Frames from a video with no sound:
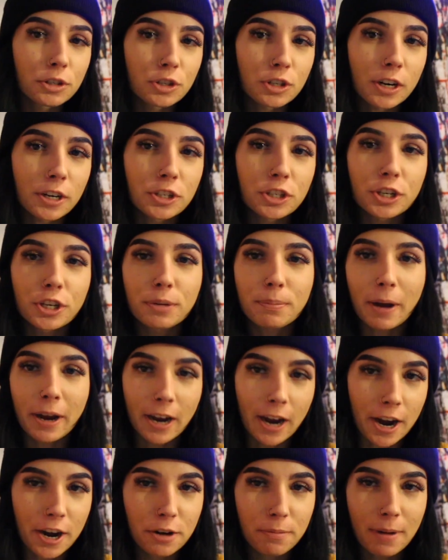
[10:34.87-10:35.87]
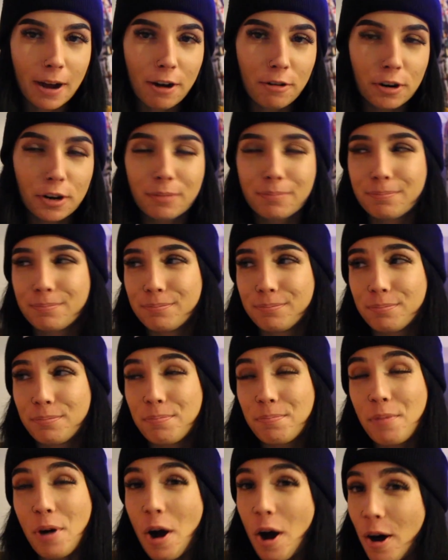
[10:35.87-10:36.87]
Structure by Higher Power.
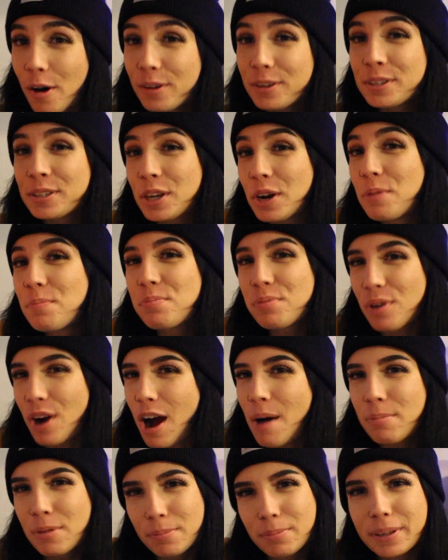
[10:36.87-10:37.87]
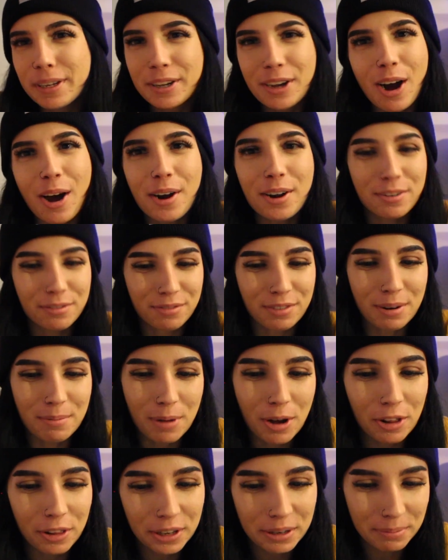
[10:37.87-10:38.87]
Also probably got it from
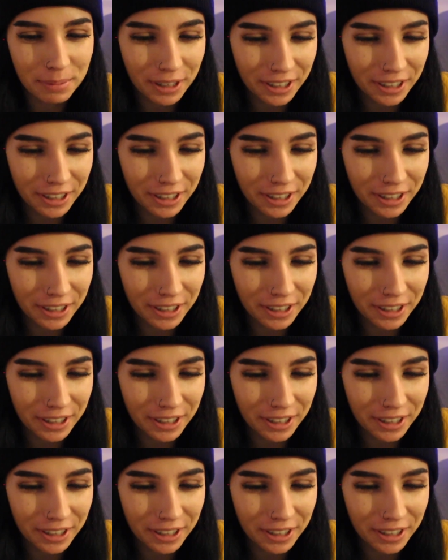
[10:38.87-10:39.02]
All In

*WHAT IS EXPECTED*
Should a record include a picture, omit it from your copy and return the rest unchanged.

*OUTPUT FOR THIS EXERCISE*
Frames from a video with no sound:
[10:34.87-10:35.87]
[10:35.87-10:36.87]
Structure by Higher Power.
[10:36.87-10:37.87]
[10:37.87-10:38.87]
Also probably got it from
[10:38.87-10:39.02]
All In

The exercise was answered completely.